En dicho espacio resaltó la intervención de la docente Peña, quien invitó a las entidades del Estado a implementar políticas de carácter masivo para enfrentar un problema que no puede ser resuelto de forma individual: “el diseño institucional de fila no va a compensar nunca el fenómeno masivo de desplazamiento, despojo y abandono forzado. Entonces uno quisiera que las soluciones que se den desde el plano estatal respondan a esa característica masiva del fenómeno”.
- “La restitución de tierras como derecho fundamental de las víctimas del despojo y derecho colectivo de los pueblos étnicos”. Con la presencia de Gabriel Bustamente, subdirector de la URT; Acxan Duque Gaméz, director de Asuntos Étnicos de la Unidad; el director territorial para Antoquia, César Londoño; y Mónica Parada, investigadora del Observatorio de Tierras.
En este conversatorio, Acxan Duque explicó la importancia creciente que toman, en especial para pueblos étnicos, los mecanismos legales derivados de la jurisprudencia que declara al territorio como víctima: “en el Decreto Ley 4633 de 2011, la Jurisdicción Especial para la Paz (JEP) ha señalado al río Cauca como víctima, la Corte Constitucional al río Atrato en la sentencia T-622 de 2016. Por ende, lo que estamos haciendo es que, en los informes de caracterización, demostramos las afectaciones al territorio.

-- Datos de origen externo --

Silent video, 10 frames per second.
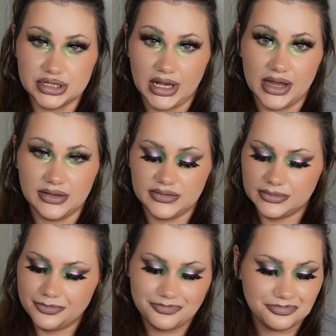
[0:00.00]
the
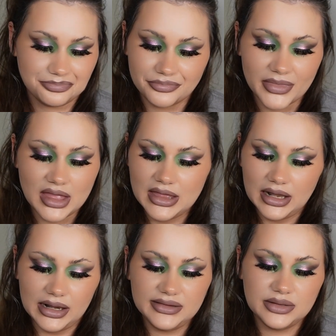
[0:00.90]
light.
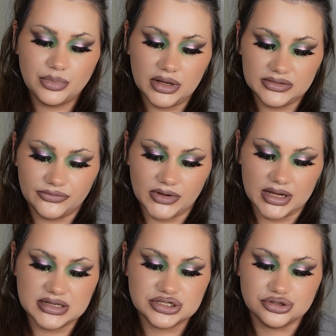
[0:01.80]
Let the
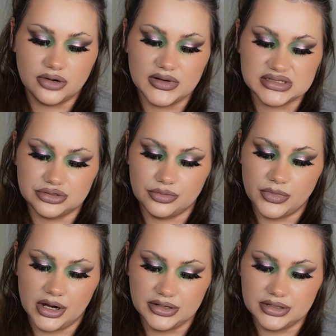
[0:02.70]
butterfly serve as a
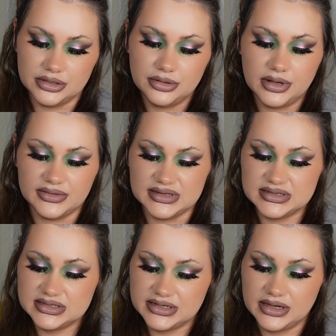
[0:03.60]
reminder that
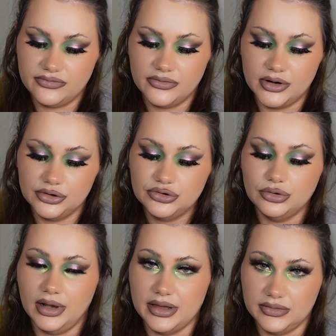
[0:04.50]
it's never
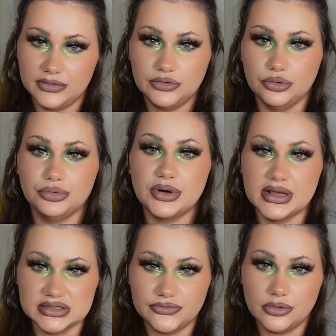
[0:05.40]
too late to
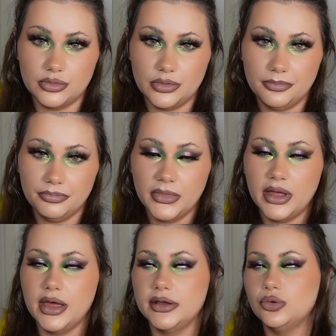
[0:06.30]
transform.
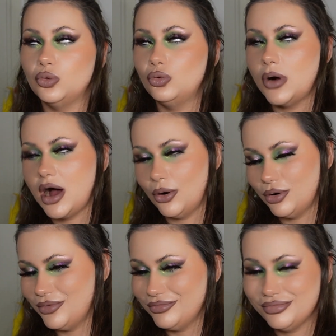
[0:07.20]
And
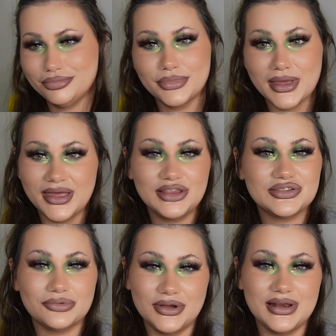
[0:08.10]
wow!
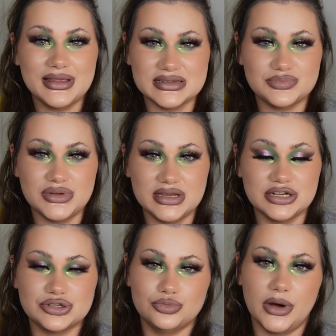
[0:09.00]
It really is
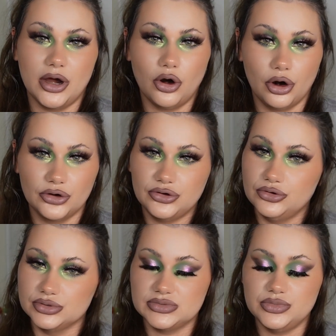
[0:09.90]
speaking to my heart,
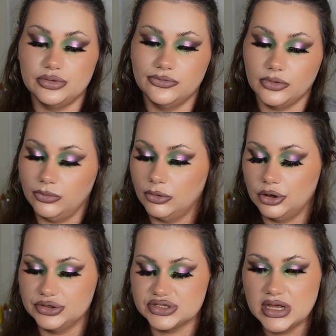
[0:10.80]
those beautiful
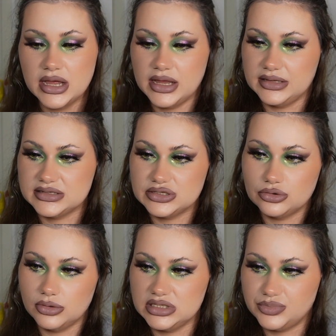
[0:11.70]
words. It's
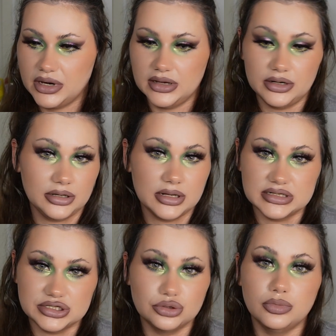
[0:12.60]
so inspiring
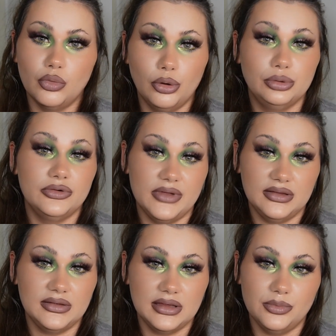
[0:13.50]
and so
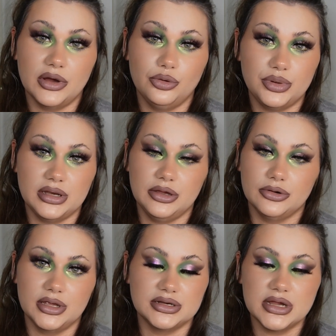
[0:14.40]
motivating in my
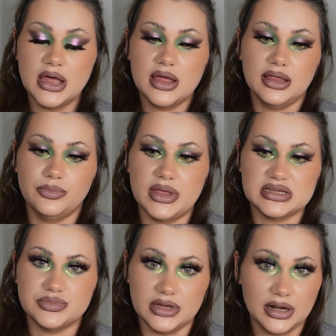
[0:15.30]
opinion, and it
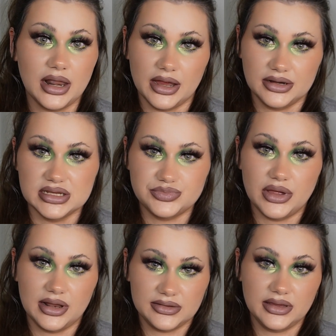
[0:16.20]
makes me like this
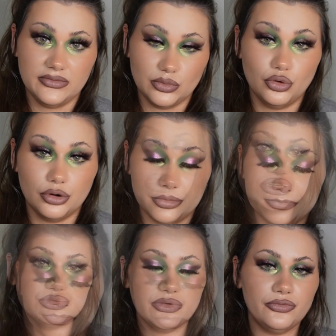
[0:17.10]
palette even more.
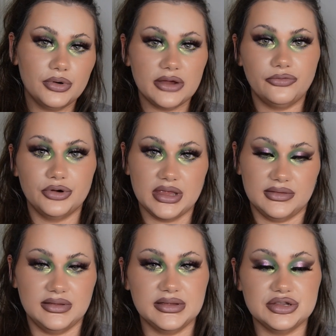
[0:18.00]
So before I
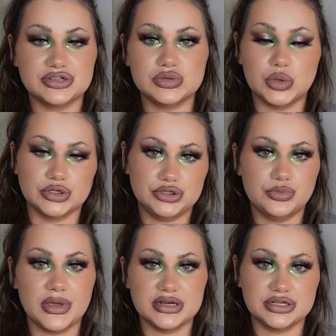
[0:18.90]
forget it, I just want to
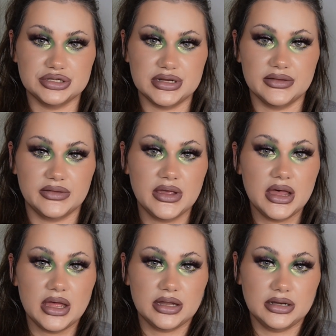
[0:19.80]
mention that
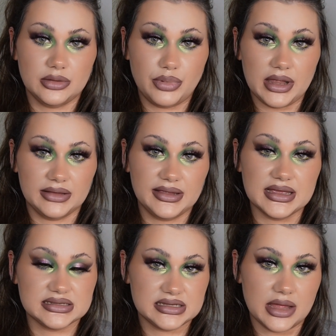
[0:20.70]
the palette
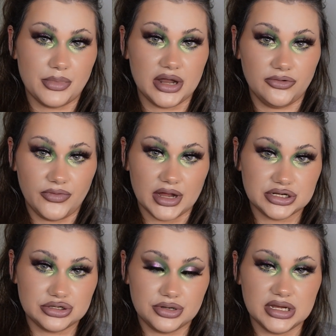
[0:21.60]
has a
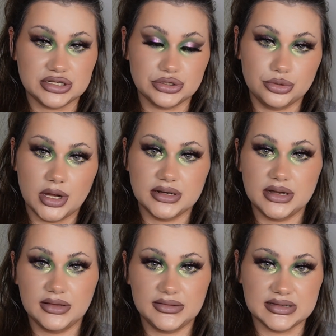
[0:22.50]
manufacturer issue, and
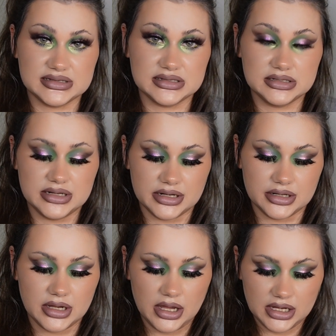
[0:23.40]
that is
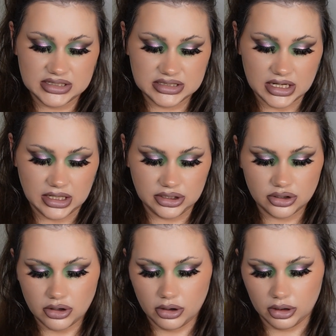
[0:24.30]
the shade
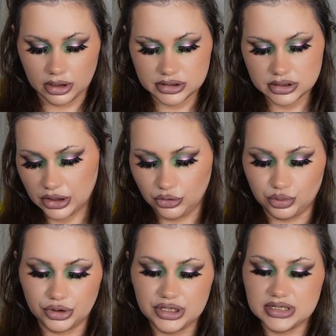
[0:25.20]
called
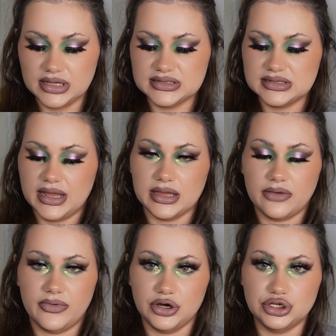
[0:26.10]
Pubrid. It's like a
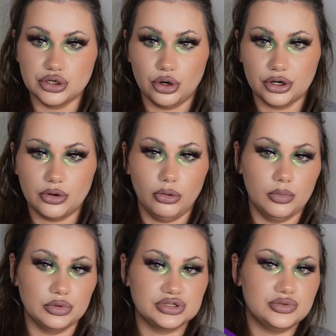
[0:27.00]
very dark,
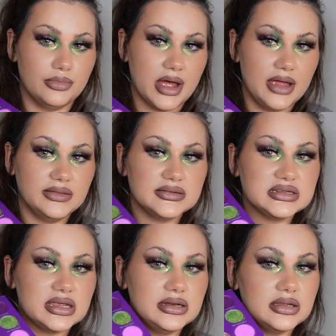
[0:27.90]
almost matte
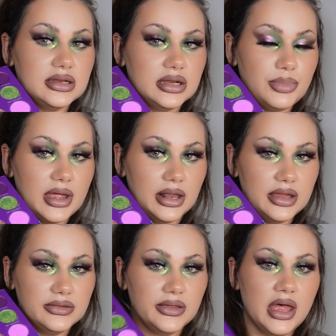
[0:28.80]
shade in the
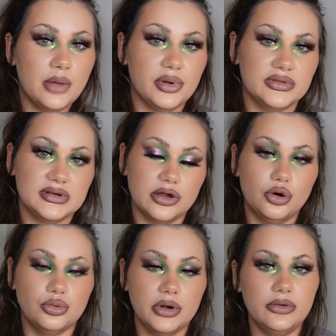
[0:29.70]
palette, but the
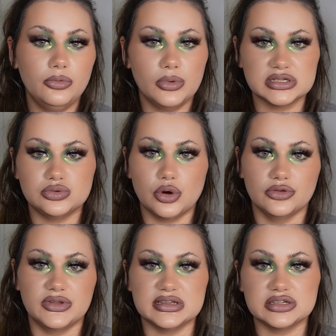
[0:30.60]
owner was
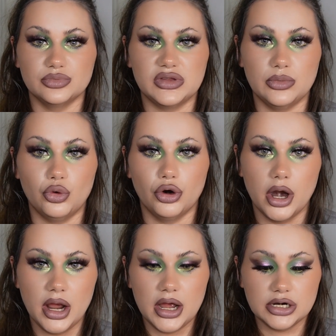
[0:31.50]
wanting something more
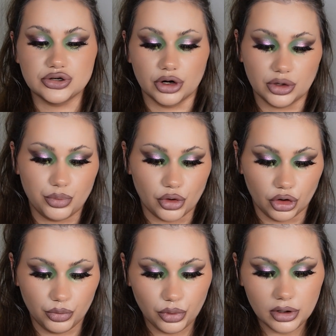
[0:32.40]
dark
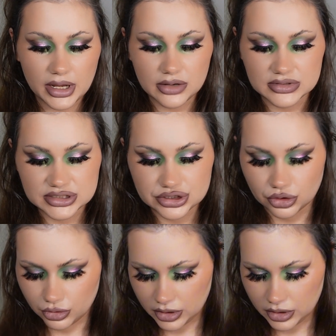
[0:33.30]
purple. I will show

Esas afectaciones son a los derechos de las comunidades y tienen un tracto sucesivo, es decir que se siguen produciendo: en que el curandero no puede encontrar la planta, en que el río está contaminado, en que el animal se fue por el accionar de un megaproyecto. Frente a ese tipo de efectos se pueden solicitar medidas cautelares”.
- “El derecho a la restitución de tierras como parte esencial de la construcción de la paz total en los territorios”. Con la participación del director de Asuntos Étnicos, Acxan Duque; Gabriel Bustamante, subdirector general de la URT; y Giovanni Álvarez Santoyo, director de la Unidad de Investigación y Acusación de la JEP.

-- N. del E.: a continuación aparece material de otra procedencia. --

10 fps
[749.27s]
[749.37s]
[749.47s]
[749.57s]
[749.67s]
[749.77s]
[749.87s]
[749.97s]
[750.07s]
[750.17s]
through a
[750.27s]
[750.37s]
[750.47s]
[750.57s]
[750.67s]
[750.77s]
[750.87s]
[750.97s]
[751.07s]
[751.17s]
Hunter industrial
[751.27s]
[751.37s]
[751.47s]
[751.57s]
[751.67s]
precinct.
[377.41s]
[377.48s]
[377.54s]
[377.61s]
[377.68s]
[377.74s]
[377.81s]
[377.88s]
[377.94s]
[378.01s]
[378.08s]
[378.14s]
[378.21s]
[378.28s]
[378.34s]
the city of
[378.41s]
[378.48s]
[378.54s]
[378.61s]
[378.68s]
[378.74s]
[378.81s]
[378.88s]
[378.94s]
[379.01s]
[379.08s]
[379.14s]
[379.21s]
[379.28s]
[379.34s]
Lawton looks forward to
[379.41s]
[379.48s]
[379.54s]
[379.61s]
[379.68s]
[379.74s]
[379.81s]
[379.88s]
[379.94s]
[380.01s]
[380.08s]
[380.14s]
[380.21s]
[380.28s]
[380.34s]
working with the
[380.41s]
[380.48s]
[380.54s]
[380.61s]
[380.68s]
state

En este último espacio quedó patente el llamado del jurista Álvarez a una colaboración interinstitucional, que tumbe los obstáculos burocráticos para construir paz desde los territorios. Esto es, instó a los funcionarios a ser diligentes a la hora de cumplirle a las víctimas: “hay muchos problemas para cumplir objetivos en materia de restitución que son producto de que el Estado no actúa integralmente. Si eso no se logra, nunca vamos a tener paz. Tenemos que coordinar las distintas actividades de las entidades para poder cumplir. Así hay que transmitirlo a los servidores públicos. Tenemos normas para todo, pero nos falta ser prácticos. Tenemos un marco jurídico robusto que es muy garantista, solo que no lo hemos cumplido. Siempre alguien pone el palo en la rueda al cumplimiento de las tareas que nos corresponden”.